Тут бабка плакала, а он утешал ее, говорил, что, может стать, сын ее и не сгорел в танке, а жив, обгорел только. И из-за обгорелости своей не хочет, боится показаться на глаза бабке. Ведь о таком случае писали даже в книге. Вот Андрей вырастет и найдет ее сына. А не найдет сына, так и без него тогда проживут. У него, у Андрея, будут деньги и хлеб будет... Кончались бабкины слезы. Бабка и внук то ли шли на колхозное поле собирать мерзлую картошку, то ли на луг за щавелем или опять же на поле, но уже за колосками. А однажды так и своровали полторбочки пшеницы. Бабушка привела его к амбару на сваях, дала торбочку и сказала:
— Лезь под амбар. Я в сусеке, куда пшеницу ссыпали по осени, дирочку разглядела, авось и натекло мне на зуб...
Натекло. Но не хватило этого хлеба для продолжения бабкиной жизни. Некуда сходить больше Андрею из дома от своей горькой жизни. И ушел от него сон.
И долгими ночами дошло до него, что он лишний, чужой в дядькином доме. Ночами он слушал, как дядька спорит с теткой.
— Дурень ты, дурень, — выговаривала тетка дядьке, — что ты только вбил себе в голову. Да ему же в детдоме будет лучше, чем у нас.
— Так-то оно так, — отвечал дядька, — да не могу я это дитё сдать в детдом.
— А хлеба ему вволю ты можешь дать?
— Что своим, то и ему. Голову ему могу погладить, приласкать, а кто его в детдоме приласкает?.. Не будь моей вины перед его батьками, не доведись мне минировать ту проклятую дорогу, может, и отвел бы в детдом, а так не могу...
— В чем же твоя вина — что в партизаны, а не в полицаи пошел? Война все, война.
— Так-то оно все так... Але ж... снится ночами брат, ничего не говорит, только пальцем вроде грозит.
— А может, он тебе указывает, чтоб ты отвел его сына в детдом?
— Опять же — мы в его хате живем...
— Жилы уже все вытянула эта хата из меня. Сколько можно глаза ею колоть, гори она огнем... Одеть его не напасешься.
— Люди пальцем тыкать будут...
— И так тыкают. Приглядываются, во что одет, какой кусок ему я подаю, не оставляю ли лучший своим детям. И дрожишь за него, чтоб, дали бог, ничего с ним не случилось. А он еще шалавый уродился. Не заступил же мне никто дорогу, когда я за ним в лагерь пошла. Несчастье, несчастье, а не дитя это в доме. Как распятая перед ним живу. И нет вины, а виновачусь. И ты тоже. Не нужен ни мне, ни тебе такой напоминок перед глазами.
— Так-то оно так...
— Вот, дошло. А люди поговорят и успокоятся. А так всю жизнь мука смертная.
— Мука смертная... Буду мучиться. Одна мука — что он рядом, что не будет его. Все равно муку свою никому не сбудешь.
— А если бы не было его, если б не было ничего?
— Если б да кабы...
Что может быть горше, горючее, когда понимаешь: тебя держат только из милости, тебя не кормят, а оказывают тебе милость, подают милостыню... Постель — милостыня, одежда, и солнце, и воздух... Все чужое, и ты всем чужой.

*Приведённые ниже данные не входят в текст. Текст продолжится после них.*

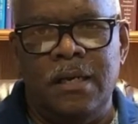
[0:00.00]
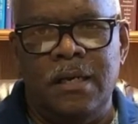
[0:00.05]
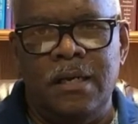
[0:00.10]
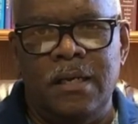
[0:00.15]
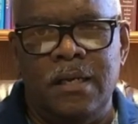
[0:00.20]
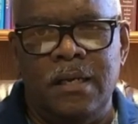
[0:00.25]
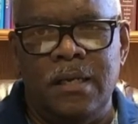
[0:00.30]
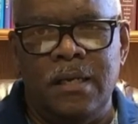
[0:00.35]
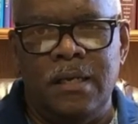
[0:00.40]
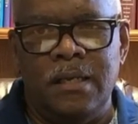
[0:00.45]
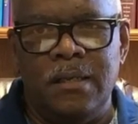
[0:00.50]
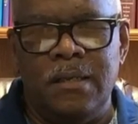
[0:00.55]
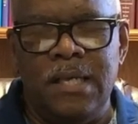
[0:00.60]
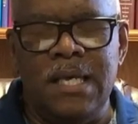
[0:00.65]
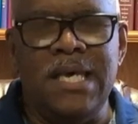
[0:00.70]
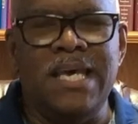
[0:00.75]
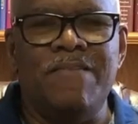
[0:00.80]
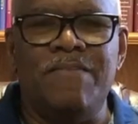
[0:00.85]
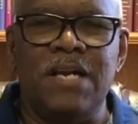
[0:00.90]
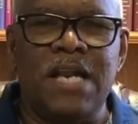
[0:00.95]
He even
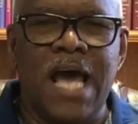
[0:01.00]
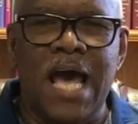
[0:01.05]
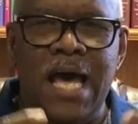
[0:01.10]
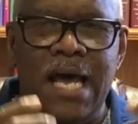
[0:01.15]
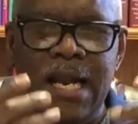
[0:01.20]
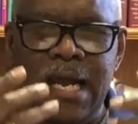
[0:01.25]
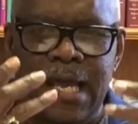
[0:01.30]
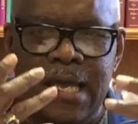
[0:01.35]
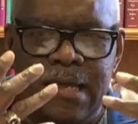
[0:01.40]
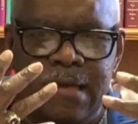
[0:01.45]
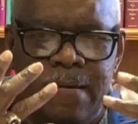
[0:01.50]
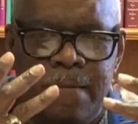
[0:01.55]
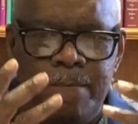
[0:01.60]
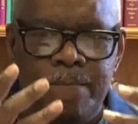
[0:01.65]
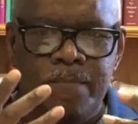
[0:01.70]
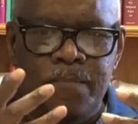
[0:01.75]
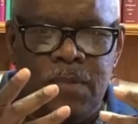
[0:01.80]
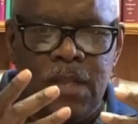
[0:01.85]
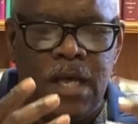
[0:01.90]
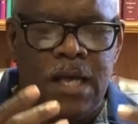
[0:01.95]
had a
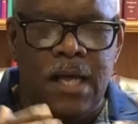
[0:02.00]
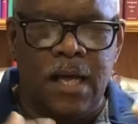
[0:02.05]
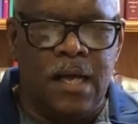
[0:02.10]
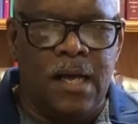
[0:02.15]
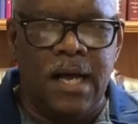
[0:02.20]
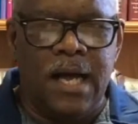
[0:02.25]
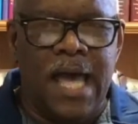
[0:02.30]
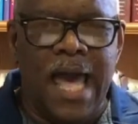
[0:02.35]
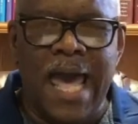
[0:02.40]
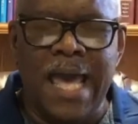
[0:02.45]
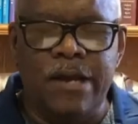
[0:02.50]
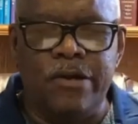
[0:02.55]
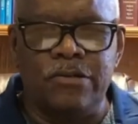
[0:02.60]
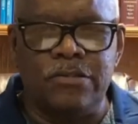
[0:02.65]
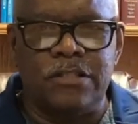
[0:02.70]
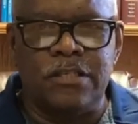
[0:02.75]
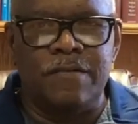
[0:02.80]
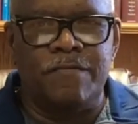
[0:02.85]
handkerchief over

А дядька вскорости слег — сухотка. И было совсем неясно — встанет или нет. Тогда-то и случилось, что Андрей оказался чужим и улице. Соседка продала корову. Деньги спрятала в матрац. Через день-два кинулась искать, а денег нет. Кто взял? Конечно, тот, за кого заступиться некому.
Припомнила соседка один Андреев грешок. Занимал Андрей у нее как-то червонец. Прибежал: дядька с теткой послали за червонцем. А оказалось — никто его не посылал. Денежки ему понадобились на книгу «Люди особого склада». Что же тут гадать, кто мог деньги за корову спереть.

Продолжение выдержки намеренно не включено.